[Opening Data for this exercise section]
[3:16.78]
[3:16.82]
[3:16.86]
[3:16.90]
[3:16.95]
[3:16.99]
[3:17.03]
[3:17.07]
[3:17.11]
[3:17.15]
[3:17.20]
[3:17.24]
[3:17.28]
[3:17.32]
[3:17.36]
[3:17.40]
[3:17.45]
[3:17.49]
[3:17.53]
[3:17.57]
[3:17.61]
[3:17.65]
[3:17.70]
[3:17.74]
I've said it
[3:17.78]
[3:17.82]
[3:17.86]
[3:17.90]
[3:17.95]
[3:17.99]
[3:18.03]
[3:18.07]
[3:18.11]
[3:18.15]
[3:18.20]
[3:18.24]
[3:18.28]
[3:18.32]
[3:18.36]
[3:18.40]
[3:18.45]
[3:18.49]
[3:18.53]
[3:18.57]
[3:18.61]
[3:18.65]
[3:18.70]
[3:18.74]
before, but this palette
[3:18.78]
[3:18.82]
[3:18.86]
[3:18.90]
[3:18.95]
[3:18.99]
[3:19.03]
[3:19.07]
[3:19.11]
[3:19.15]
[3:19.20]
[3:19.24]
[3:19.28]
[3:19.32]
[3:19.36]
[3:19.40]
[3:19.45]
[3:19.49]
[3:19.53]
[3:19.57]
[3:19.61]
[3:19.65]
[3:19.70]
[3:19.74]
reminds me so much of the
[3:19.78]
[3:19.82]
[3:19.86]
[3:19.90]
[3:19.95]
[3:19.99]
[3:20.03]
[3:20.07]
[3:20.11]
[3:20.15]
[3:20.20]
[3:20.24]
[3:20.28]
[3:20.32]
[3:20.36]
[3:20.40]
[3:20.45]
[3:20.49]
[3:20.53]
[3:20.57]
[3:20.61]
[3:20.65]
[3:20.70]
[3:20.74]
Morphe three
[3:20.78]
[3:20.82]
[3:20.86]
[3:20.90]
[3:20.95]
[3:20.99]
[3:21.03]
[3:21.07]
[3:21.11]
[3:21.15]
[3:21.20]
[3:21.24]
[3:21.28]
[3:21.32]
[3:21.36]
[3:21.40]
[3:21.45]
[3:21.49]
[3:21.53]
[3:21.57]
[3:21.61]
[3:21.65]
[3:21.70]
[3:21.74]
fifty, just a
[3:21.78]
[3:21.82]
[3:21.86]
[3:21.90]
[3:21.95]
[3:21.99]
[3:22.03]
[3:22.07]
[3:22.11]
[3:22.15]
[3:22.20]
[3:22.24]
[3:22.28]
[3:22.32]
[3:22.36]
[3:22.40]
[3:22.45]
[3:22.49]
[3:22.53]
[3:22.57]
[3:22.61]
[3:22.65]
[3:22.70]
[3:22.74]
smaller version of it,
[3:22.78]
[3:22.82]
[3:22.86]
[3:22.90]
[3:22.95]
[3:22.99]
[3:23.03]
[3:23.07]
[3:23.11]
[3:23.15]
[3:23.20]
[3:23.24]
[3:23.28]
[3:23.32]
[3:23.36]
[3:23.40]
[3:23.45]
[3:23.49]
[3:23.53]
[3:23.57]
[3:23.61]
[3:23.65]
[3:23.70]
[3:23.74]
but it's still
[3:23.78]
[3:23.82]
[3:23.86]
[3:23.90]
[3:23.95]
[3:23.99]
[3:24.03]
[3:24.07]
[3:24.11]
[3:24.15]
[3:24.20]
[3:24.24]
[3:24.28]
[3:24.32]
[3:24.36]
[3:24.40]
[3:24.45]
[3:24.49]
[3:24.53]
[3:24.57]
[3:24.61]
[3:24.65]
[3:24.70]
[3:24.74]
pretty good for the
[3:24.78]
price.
[Closing Data for this exercise section]
• Work task:
All of the material should be given again, character for character.

• Your solution:
[3:16.78]
[3:16.82]
[3:16.86]
[3:16.90]
[3:16.95]
[3:16.99]
[3:17.03]
[3:17.07]
[3:17.11]
[3:17.15]
[3:17.20]
[3:17.24]
[3:17.28]
[3:17.32]
[3:17.36]
[3:17.40]
[3:17.45]
[3:17.49]
[3:17.53]
[3:17.57]
[3:17.61]
[3:17.65]
[3:17.70]
[3:17.74]
I've said it
[3:17.78]
[3:17.82]
[3:17.86]
[3:17.90]
[3:17.95]
[3:17.99]
[3:18.03]
[3:18.07]
[3:18.11]
[3:18.15]
[3:18.20]
[3:18.24]
[3:18.28]
[3:18.32]
[3:18.36]
[3:18.40]
[3:18.45]
[3:18.49]
[3:18.53]
[3:18.57]
[3:18.61]
[3:18.65]
[3:18.70]
[3:18.74]
before, but this palette
[3:18.78]
[3:18.82]
[3:18.86]
[3:18.90]
[3:18.95]
[3:18.99]
[3:19.03]
[3:19.07]
[3:19.11]
[3:19.15]
[3:19.20]
[3:19.24]
[3:19.28]
[3:19.32]
[3:19.36]
[3:19.40]
[3:19.45]
[3:19.49]
[3:19.53]
[3:19.57]
[3:19.61]
[3:19.65]
[3:19.70]
[3:19.74]
reminds me so much of the
[3:19.78]
[3:19.82]
[3:19.86]
[3:19.90]
[3:19.95]
[3:19.99]
[3:20.03]
[3:20.07]
[3:20.11]
[3:20.15]
[3:20.20]
[3:20.24]
[3:20.28]
[3:20.32]
[3:20.36]
[3:20.40]
[3:20.45]
[3:20.49]
[3:20.53]
[3:20.57]
[3:20.61]
[3:20.65]
[3:20.70]
[3:20.74]
Morphe three
[3:20.78]
[3:20.82]
[3:20.86]
[3:20.90]
[3:20.95]
[3:20.99]
[3:21.03]
[3:21.07]
[3:21.11]
[3:21.15]
[3:21.20]
[3:21.24]
[3:21.28]
[3:21.32]
[3:21.36]
[3:21.40]
[3:21.45]
[3:21.49]
[3:21.53]
[3:21.57]
[3:21.61]
[3:21.65]
[3:21.70]
[3:21.74]
fifty, just a
[3:21.78]
[3:21.82]
[3:21.86]
[3:21.90]
[3:21.95]
[3:21.99]
[3:22.03]
[3:22.07]
[3:22.11]
[3:22.15]
[3:22.20]
[3:22.24]
[3:22.28]
[3:22.32]
[3:22.36]
[3:22.40]
[3:22.45]
[3:22.49]
[3:22.53]
[3:22.57]
[3:22.61]
[3:22.65]
[3:22.70]
[3:22.74]
smaller version of it,
[3:22.78]
[3:22.82]
[3:22.86]
[3:22.90]
[3:22.95]
[3:22.99]
[3:23.03]
[3:23.07]
[3:23.11]
[3:23.15]
[3:23.20]
[3:23.24]
[3:23.28]
[3:23.32]
[3:23.36]
[3:23.40]
[3:23.45]
[3:23.49]
[3:23.53]
[3:23.57]
[3:23.61]
[3:23.65]
[3:23.70]
[3:23.74]
but it's still
[3:23.78]
[3:23.82]
[3:23.86]
[3:23.90]
[3:23.95]
[3:23.99]
[3:24.03]
[3:24.07]
[3:24.11]
[3:24.15]
[3:24.20]
[3:24.24]
[3:24.28]
[3:24.32]
[3:24.36]
[3:24.40]
[3:24.45]
[3:24.49]
[3:24.53]
[3:24.57]
[3:24.61]
[3:24.65]
[3:24.70]
[3:24.74]
pretty good for the
[3:24.78]
price.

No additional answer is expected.